Года три ему было, когда заболел полиомиелитом. Я тогда мало что знала об этой болезни, а если бы знала все, то, наверное, бросилась бы с балкона. Но, слава Богу, у него оказалась редко встречающаяся обратимая форма заболевания.
Сына надо было выхаживать, поднимать на ноги.
Тогда я бросила все. Не снималась в кино, не играла в театре. Год не отходила от него. Заново учила ходить, до пятнадцати раз в день делала ему массаж. И все время внушала ему: „Саша, ты должен выздороветь, ты должен стать сильным, смелым!“ И порой я думаю, что не лекарства поставили его на ноги, а сила моего внушения.
Я его баловала, потому что хотела, чтобы его воспоминания о детстве были счастливыми. Но это не значит, что не спрашивала с него. Спрашивала, и довольно строго. Сейчас я смотрю, как он воспитывает своего сына — достаточно строго и все-таки ласково, — и думаю, что это все у него от моей мамы и, наверное, от меня».

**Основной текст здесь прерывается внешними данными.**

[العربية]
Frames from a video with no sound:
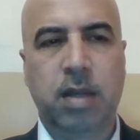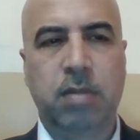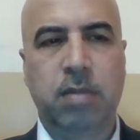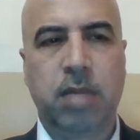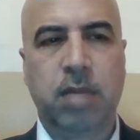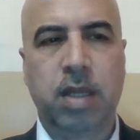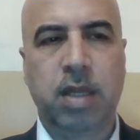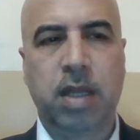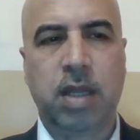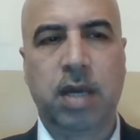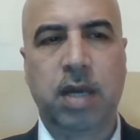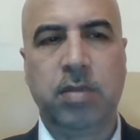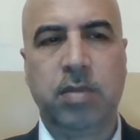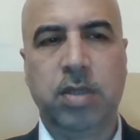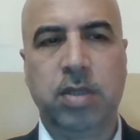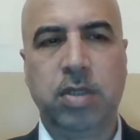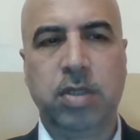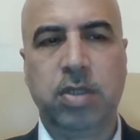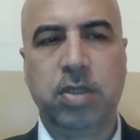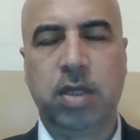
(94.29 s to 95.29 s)

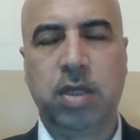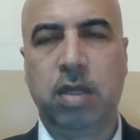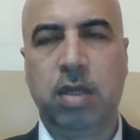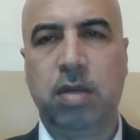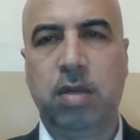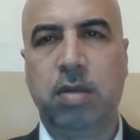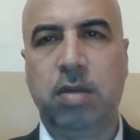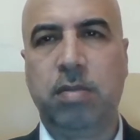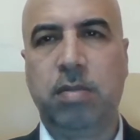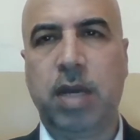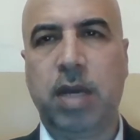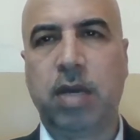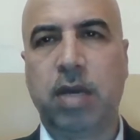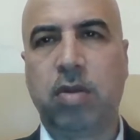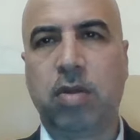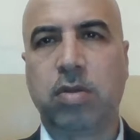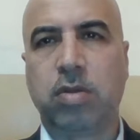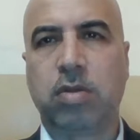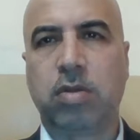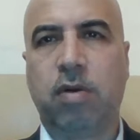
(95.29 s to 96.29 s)
برنامج
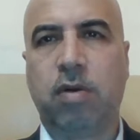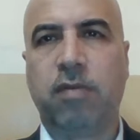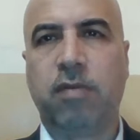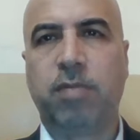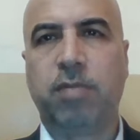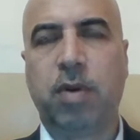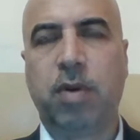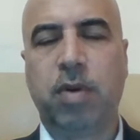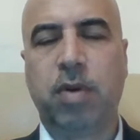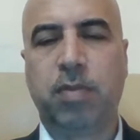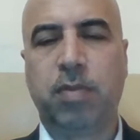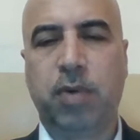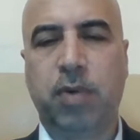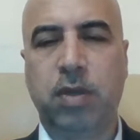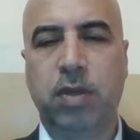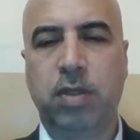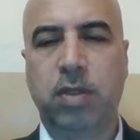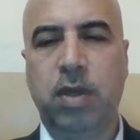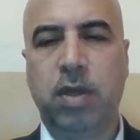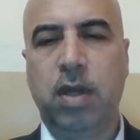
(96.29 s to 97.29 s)
المايكروسوفت
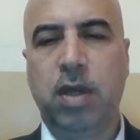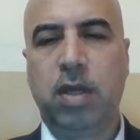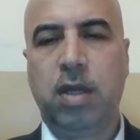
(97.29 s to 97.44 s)
باوربوينتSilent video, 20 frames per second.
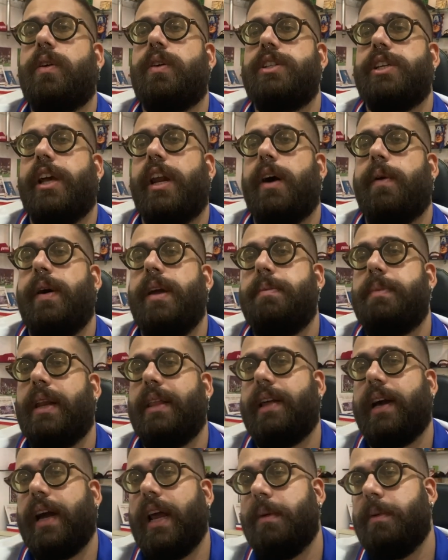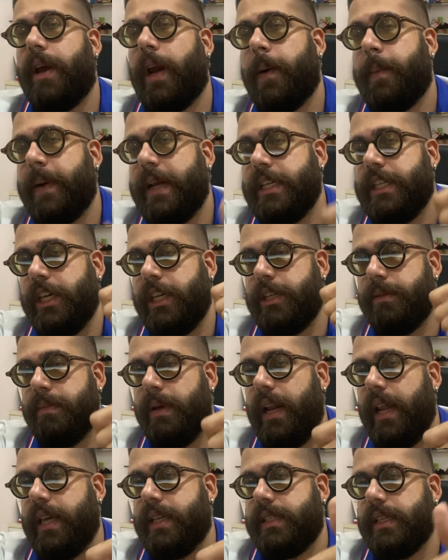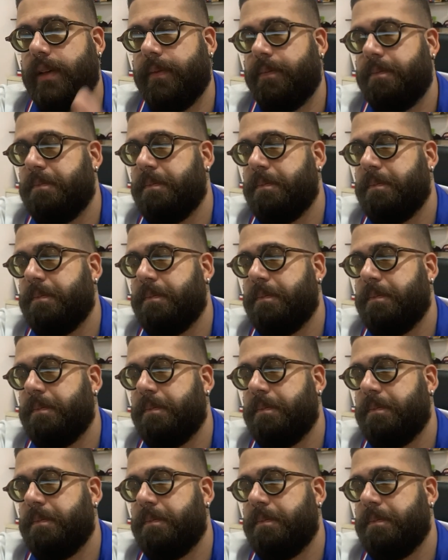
com geral aí para dar aquela moral pra gente, beleza?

Сын рос, воспитание лаской оставалось, но все более мать подчиняла его строгой дисциплине. Дисциплине человеческих отношений, твердым правилам человеческой морали, записанным еще в Библии: не укради, не лги, не сотвори себе кумира, люби ближнего… Вспоминая школьные годы, сын убежден, что мама его тогда держала в ежовых рукавицах, считая, что настала пора поменьше развлекаться и побольше напряженно, с увлечением трудиться. Иногда, когда поступки сына не укладывались в нормы жизни, которые исповедовала Людмила Васильевна, она обходилась с ним довольно-таки сурово.
«Однажды я получил двойку, — вспоминает Александр Алабян. — По дороге домой мне стало стыдно за нее. Я взял бритву, ластик и переправил двойку на четверку.
— Грубая работа, — поглядев мне в глаза, сказала мама, когда я дал ей дневник на подпись.